There will always be unwanted pains in the world — schopenhauer1
The world imposes on us the needs of survival and unwanted pain in a certain environmental and cultural constraints — schopenhauer1
Our individual wills impose upon ourselves the need to transform boredom into goals and pleasure — schopenhauer1
These "truths" are independent of one's general temperament — schopenhauer1
One cannot choose to turn off their needs and wants- they are a part of their situation — schopenhauer1
and
The counterarguments that one can just think their way out of the situation seem to not work — schopenhauer1
I not only find each of your statements to be true (rearranged slightly) but taken together they are also true.
Does that make me a crypto philosophical pessimist?
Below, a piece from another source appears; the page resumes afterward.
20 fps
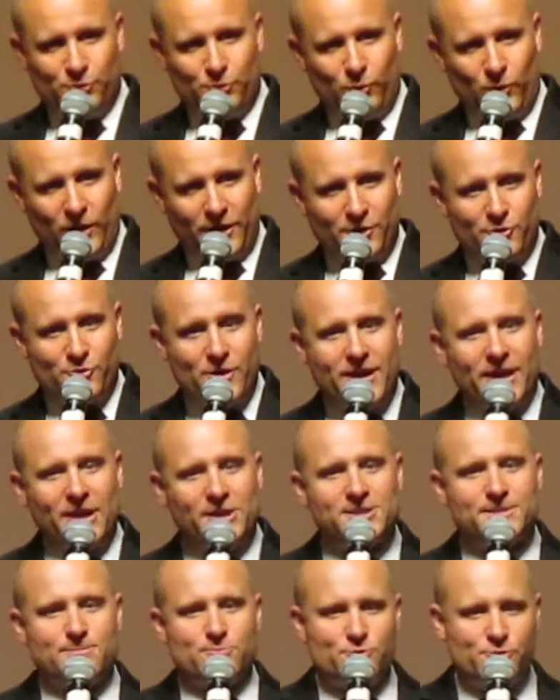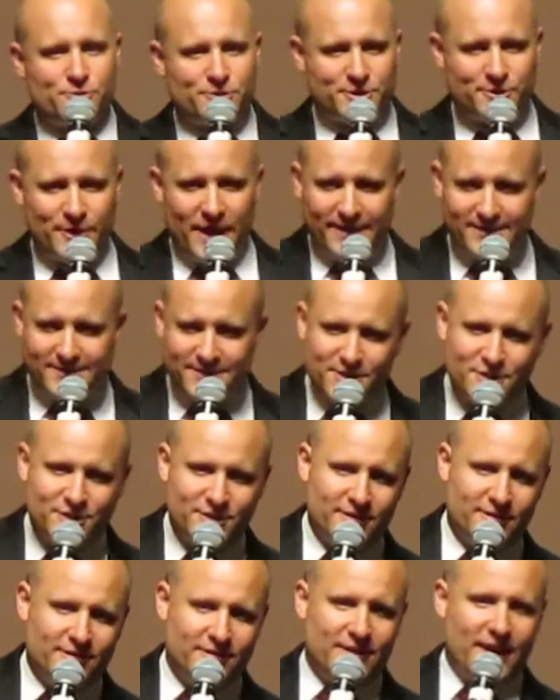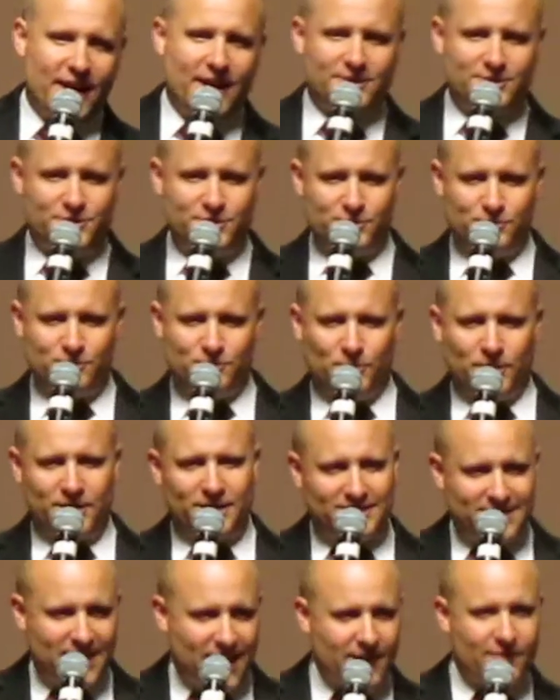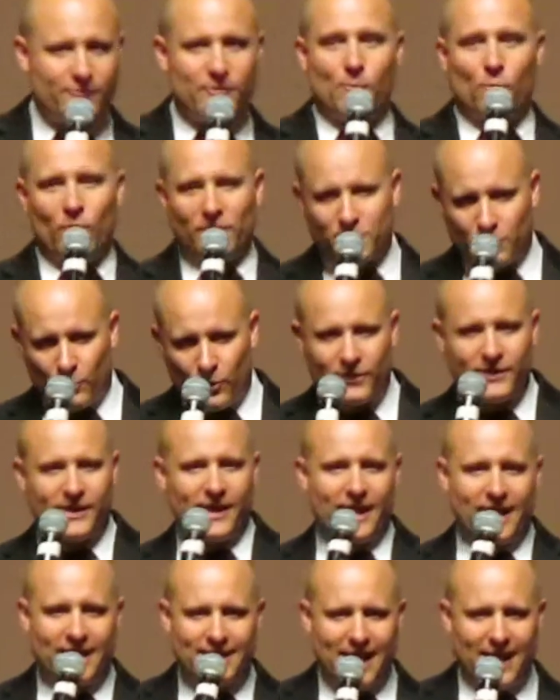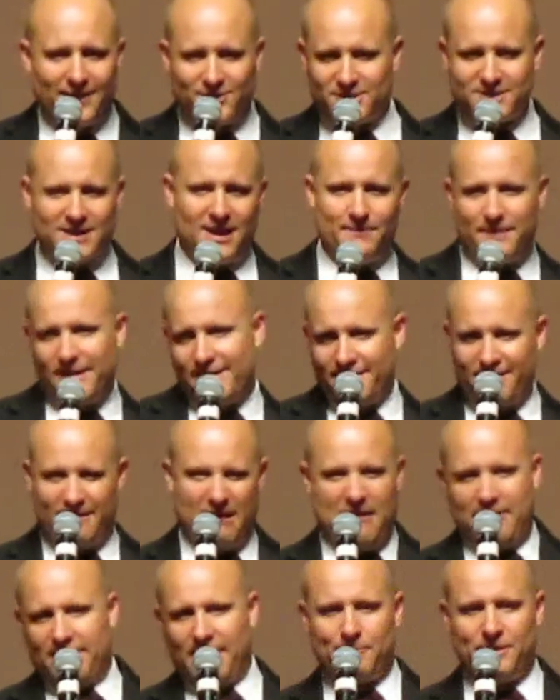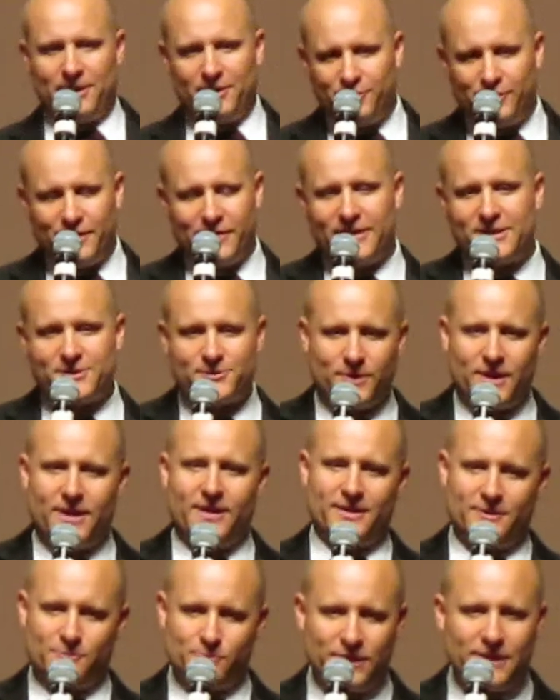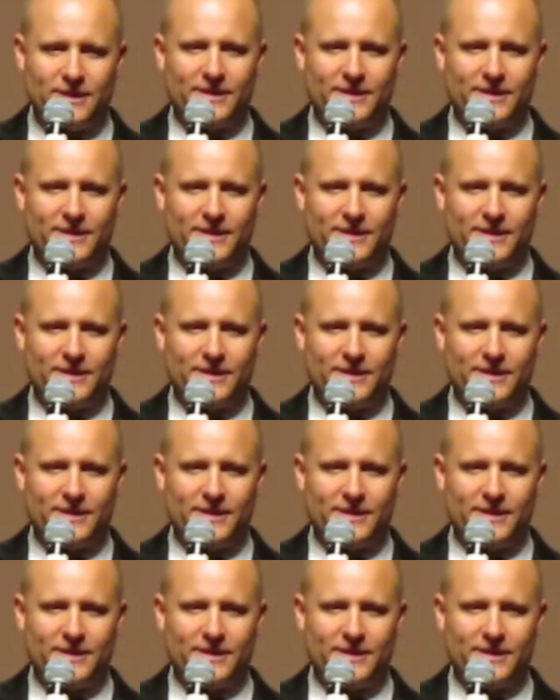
want to create a smooth transition and to want to take from what's working and not just come in and I'm going to do it this way.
Maybe, but I am disinclined to take the additional step of concluding: Given that the world offers an inconsistently unsatisfactory arrangement, is it reasonable to voluntarily discontinue the species, non-breeding pair by non-breeding pair?
The key to my unwillingness to take this step is located in the phrase "inconsistently unsatisfactory". The world is also
inconsistently satisfactory.
There will be unexpected pleasures in the world.
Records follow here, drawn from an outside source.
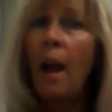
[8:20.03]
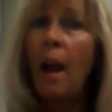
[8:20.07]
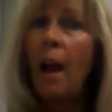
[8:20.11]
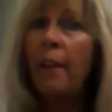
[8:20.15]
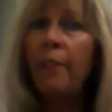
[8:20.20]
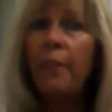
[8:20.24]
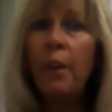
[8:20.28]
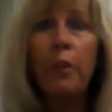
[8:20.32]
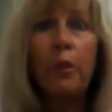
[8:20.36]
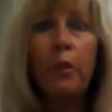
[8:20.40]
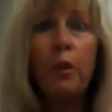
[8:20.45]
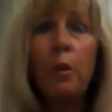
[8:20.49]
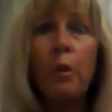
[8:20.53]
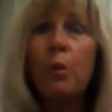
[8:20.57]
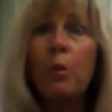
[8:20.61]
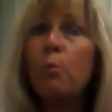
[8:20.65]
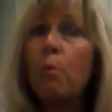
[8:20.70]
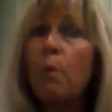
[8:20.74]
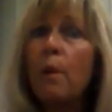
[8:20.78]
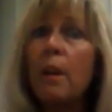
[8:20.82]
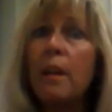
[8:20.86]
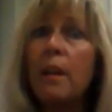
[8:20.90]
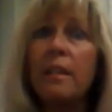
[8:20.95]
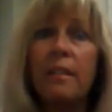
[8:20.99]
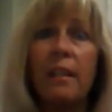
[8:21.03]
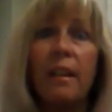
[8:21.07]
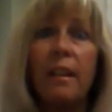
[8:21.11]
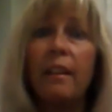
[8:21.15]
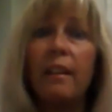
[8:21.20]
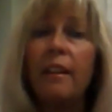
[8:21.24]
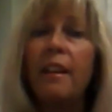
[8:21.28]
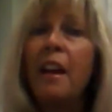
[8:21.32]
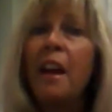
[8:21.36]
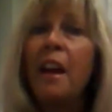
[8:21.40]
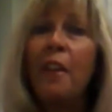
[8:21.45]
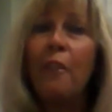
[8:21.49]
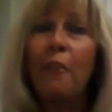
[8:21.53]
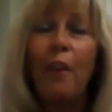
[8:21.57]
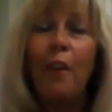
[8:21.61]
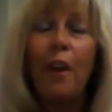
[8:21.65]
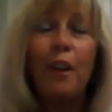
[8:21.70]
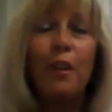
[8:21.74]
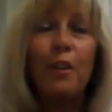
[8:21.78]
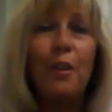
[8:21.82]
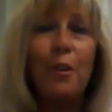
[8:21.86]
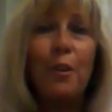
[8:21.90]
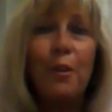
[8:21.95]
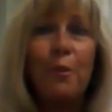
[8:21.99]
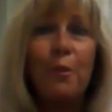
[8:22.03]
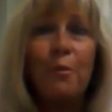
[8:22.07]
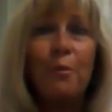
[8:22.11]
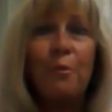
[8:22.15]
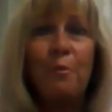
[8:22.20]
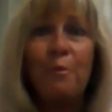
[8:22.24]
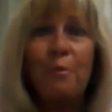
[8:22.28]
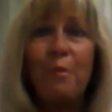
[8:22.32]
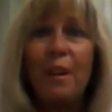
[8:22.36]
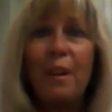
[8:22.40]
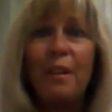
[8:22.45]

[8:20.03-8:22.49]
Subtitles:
And the third reason that you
The world imposes on us the needs of survival and the possibility of realized dreams within certain environmental and cultural constraints.
"Our individual wills impose upon ourselves the need to transform boredom into goals and pleasure".
"These "truths" are independent of one's general temperament".
"One cannot choose to turn off their needs and wants- they are a part of their situation".
While granting the truth of your several points, it does not require a wholesale rejection of everything you said to place one's self CAUTIOUSLY on the side of philosophical optimism.
A Caveat:
For many people, possibly for most people, it is possible that global warming could make the world uninhabitable.
If the following happens,
Oceans rise; crops consistently fail where they were previously reliable; day-time temperature becomes intolerably hot to work outside; insect-borne diseases kill off animals, plants, and necessary insects; marginal areas become uninhabitable; inhabitable areas become marginal; inhabitable zones change faster than animals, plants, and insects can adapt (including humans); the cocoon of culture and civilization is inadequate to guide collective planning, and I were in a position to decide, I might conclude that further reproduction of our species was inadvisable.
But then, think back over the last 20,000 years of human life, a period in which we were then as we are now (modern humans): A million year ice age was coming to an end. (There had been about a mile-thick layer of ice over the northern half of North America, like where I live now.) Its melting revealed a landscape that had been scrapped down to bedrock or had been covered up with a geologically significant layer of mud. This is about the time people arrived in North America. They stayed to the west and south, out of necessity. The same conditions applied to Eurasia. We managed to subsist there, along with the Neanderthals. It was fucking cold, windy, unpleasant.
Philosophical pessimism must surely have been common at the time.
But you know, the ice melted; soil reformed; the philosophically pessimistic and grubby Neanderthals died out, along with the mastodons and giant predators that had been eating us. The weather warmed up and eventually life got quite pleasant again, at least compared to living in the tail end of the ice age. A few thousand years later, there was The Renaissance and The Enlightenment and here we are.
We survived ice; whether we will survive fire, don't know.